Albrecht-Kossel-Institute for Neuroregeneration (AKos), University of Rostock, Gehlsheimer Strasse 20, D-18147 Rostock, Germany.
Orphanet J Rare Dis. 2013 Sep 18;8:144. doi: 10.1186/1750-1172-8-144.
Niemann-Pick type C1 disease (NPC1) is a rare progressive neurodegenerative disorder caused by mutations in the NPC1 gene. In this lysosomal storage disorder the intracellular transport and sequestration of several lipids like cholesterol is severely impaired, resulting in an accumulation of lipids in late endosomes and lysosomes. The neurological manifestation of the disease is caused by dysfunction and cell death in the central nervous system. Several animal models were used to analyze the impaired pathways. However, the underlying pathogenic mechanisms are still not completely understood and the genetic variability in humans cannot be reflected in these models. Therefore, a human model using patient-specific induced pluripotent stem cells provides a promising approach.

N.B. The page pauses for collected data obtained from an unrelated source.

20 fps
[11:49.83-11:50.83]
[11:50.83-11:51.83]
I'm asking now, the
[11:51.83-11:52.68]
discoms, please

We reprogrammed human fibroblasts from a NPC1 patient and a healthy control by retroviral transduction with Oct4, Klf4, Sox2 and c-Myc. The obtained human induced pluripotent stem cells (hiPSCs) were characterized by immunocytochemical analyses. Neural progenitor cells were generated and patch clamp recordings were performed for a functional analysis of derived neuronal cells. Filipin stainings and the Amplex Red assay were used to demonstrate and quantify cholesterol accumulation.

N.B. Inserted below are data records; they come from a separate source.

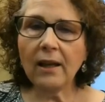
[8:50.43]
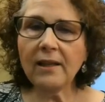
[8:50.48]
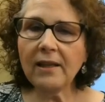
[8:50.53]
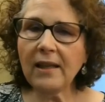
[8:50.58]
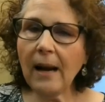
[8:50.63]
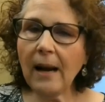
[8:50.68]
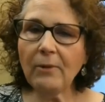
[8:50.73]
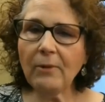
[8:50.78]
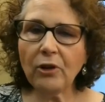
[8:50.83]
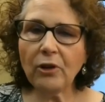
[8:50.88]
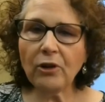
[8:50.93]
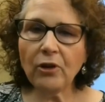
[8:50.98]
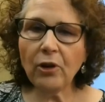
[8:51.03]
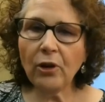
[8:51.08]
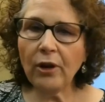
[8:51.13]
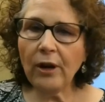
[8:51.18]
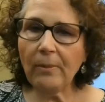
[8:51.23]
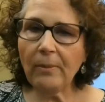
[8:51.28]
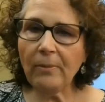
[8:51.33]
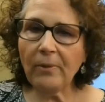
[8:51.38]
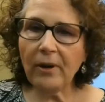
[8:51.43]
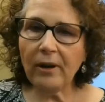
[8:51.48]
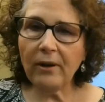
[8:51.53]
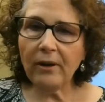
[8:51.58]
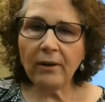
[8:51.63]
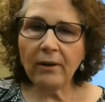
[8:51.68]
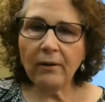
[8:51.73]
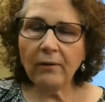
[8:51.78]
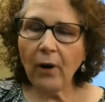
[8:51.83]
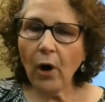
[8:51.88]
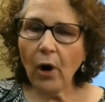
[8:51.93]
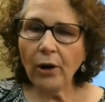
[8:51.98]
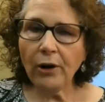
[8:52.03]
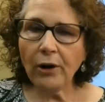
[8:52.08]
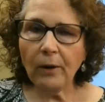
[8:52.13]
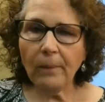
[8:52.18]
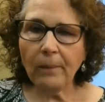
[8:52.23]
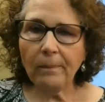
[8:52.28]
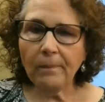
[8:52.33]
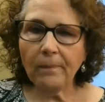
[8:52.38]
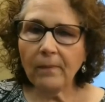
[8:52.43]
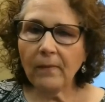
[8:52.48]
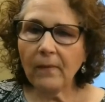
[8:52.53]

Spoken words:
time to turn up the volume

The hiPSCs expressed different stem cell markers, e.g. Nanog, Tra-1-81 and SSEA4. Using the embryoid body assay, the cells were differentiated in cells of all three germ layers and induced teratoma in immunodeficient mice, demonstrating their pluripotency. In addition, neural progenitor cells were derived and differentiated into functional neuronal cells. Patch clamp recordings revealed voltage dependent channels, spontaneous action potentials and postsynaptic currents. The accumulation of cholesterol in different tissues is the main hallmark of NPC1. In this study we found an accumulation of cholesterol in fibroblasts of a NPC1 patient, derived hiPSCs, and neural progenitor cells, but not in cells derived from fibroblasts of a healthy individual. These findings were quantified by the Amplex Red assay, demonstrating a significantly elevated cholesterol level in cells derived from fibroblasts of a NPC1 patient.

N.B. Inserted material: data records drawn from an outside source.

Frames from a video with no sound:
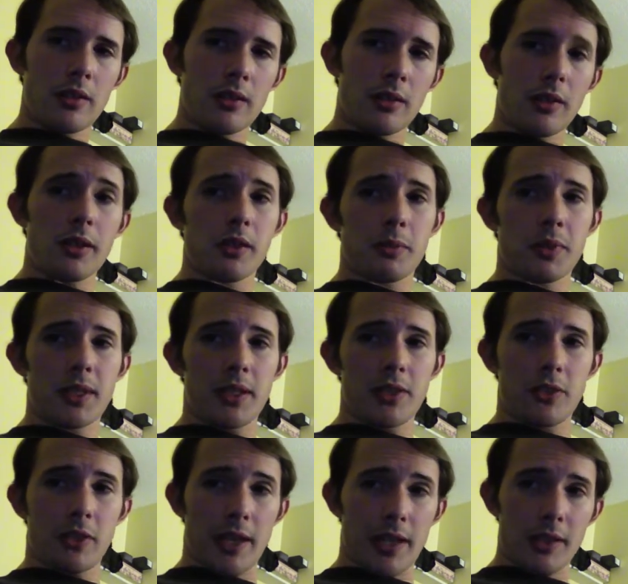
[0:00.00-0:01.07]
So there's a
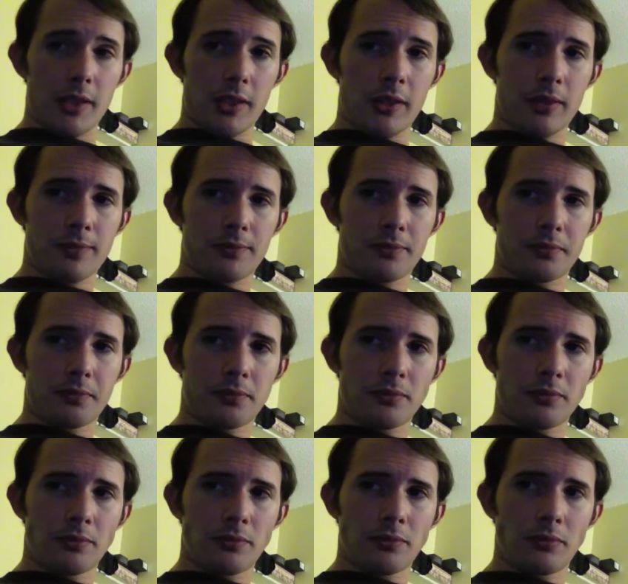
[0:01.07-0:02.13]
potential answer.
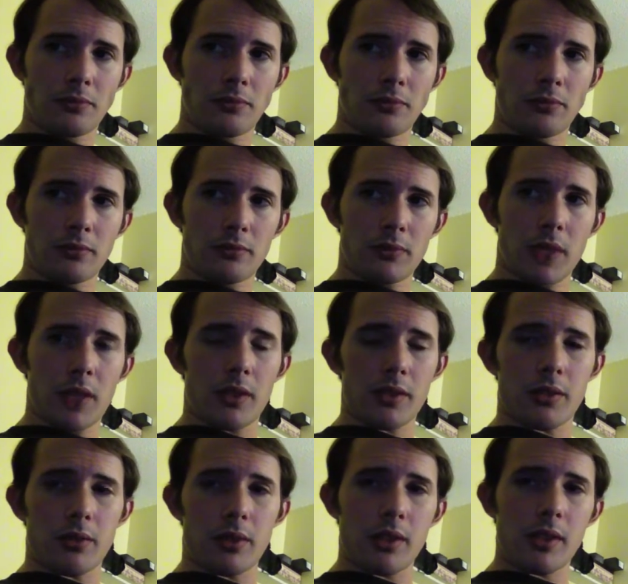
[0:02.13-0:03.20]
And
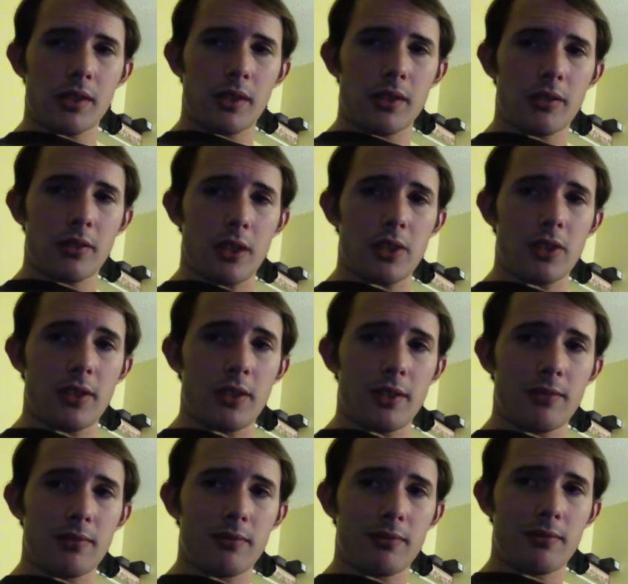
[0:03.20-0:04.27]
also an inspiration that
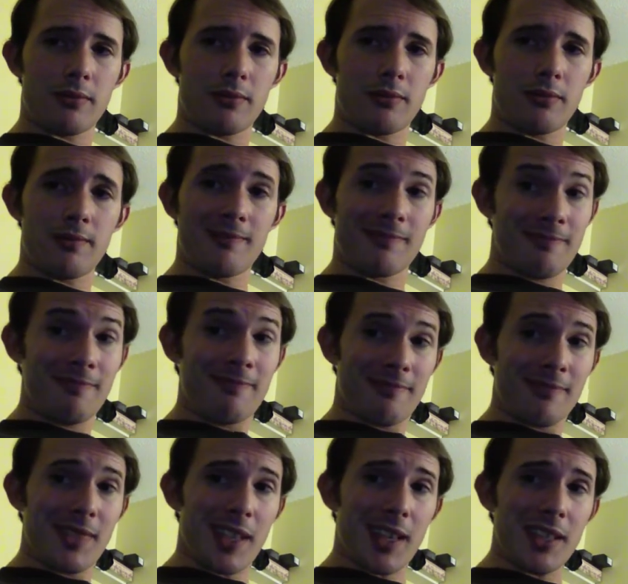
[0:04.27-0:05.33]

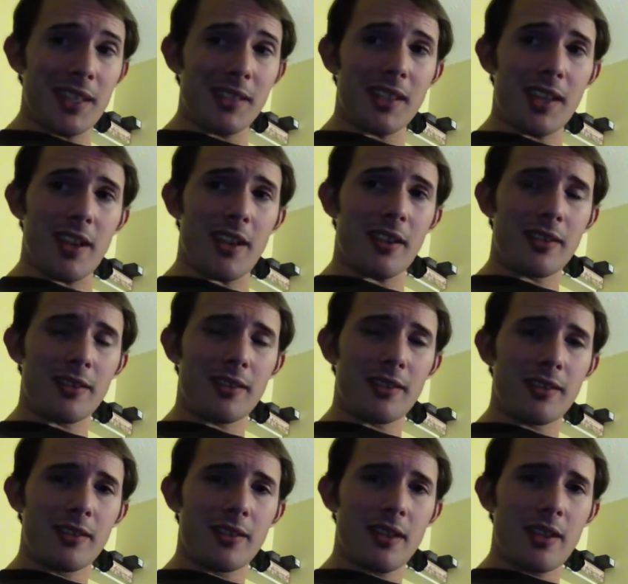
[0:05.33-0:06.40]
God does care.
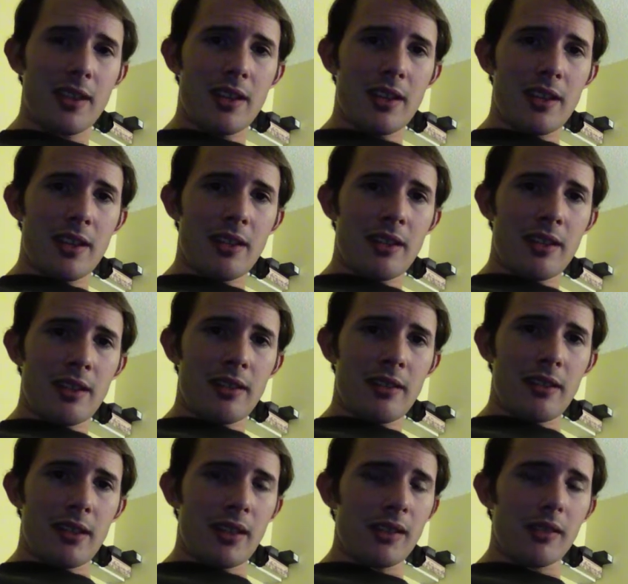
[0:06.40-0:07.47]

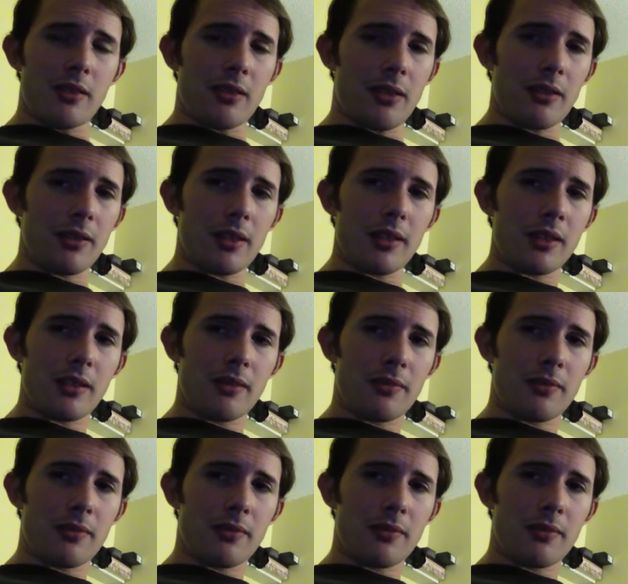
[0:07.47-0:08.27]
And he isn't heartless.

We generated a neuronal model based on induced pluripotent stem cells derived from patient fibroblasts, providing a human in vitro model to study the pathogenic mechanisms of NPC1 disease.
尼曼-匹克 C1 型病(NPC1)是一种罕见的进行性神经退行性疾病,由 NPC1 基因突变引起。在这种溶酶体贮积病中,几种脂质(如胆固醇)的细胞内运输和隔离严重受损,导致晚期内体和溶酶体中脂质的积累。该疾病的神经表现是由中枢神经系统的功能障碍和细胞死亡引起的。已经使用了几种动物模型来分析受损的途径。然而,潜在的发病机制仍不完全清楚,并且这些模型不能反映人类的遗传变异性。因此,使用患者特异性诱导多能干细胞的人类模型提供了一种很有前途的方法。
我们通过逆转录病毒转导 Oct4、Klf4、Sox2 和 c-Myc 将 NPC1 患者和健康对照者的人成纤维细胞重编程为诱导多能干细胞(hiPSCs)。通过免疫细胞化学分析对获得的人诱导多能干细胞(hiPSCs)进行了表征。生成神经祖细胞,并进行膜片钳记录以对衍生神经元细胞进行功能分析。使用 filipin 染色和 Amplex Red 测定法来证明和定量胆固醇的积累。
hiPSCs 表达了不同的干细胞标记物,例如 Nanog、Tra-1-81 和 SSEA4。通过胚胎体测定,细胞分化为所有三个胚层的细胞,并在免疫缺陷小鼠中诱导畸胎瘤,证明了它们的多能性。此外,还衍生出神经祖细胞并分化为功能性神经元细胞。膜片钳记录显示电压依赖性通道、自发性动作电位和突触后电流。不同组织中胆固醇的积累是 NPC1 的主要标志。在这项研究中,我们发现 NPC1 患者的成纤维细胞、衍生的 hiPSCs 和神经祖细胞中存在胆固醇的积累,但健康个体的成纤维细胞中没有。这些发现通过 Amplex Red 测定法进行了量化,证明 NPC1 患者成纤维细胞衍生细胞中的胆固醇水平显著升高。
我们基于源自患者成纤维细胞的诱导多能干细胞生成了神经元模型,为研究 NPC1 疾病的发病机制提供了一种人类体外模型。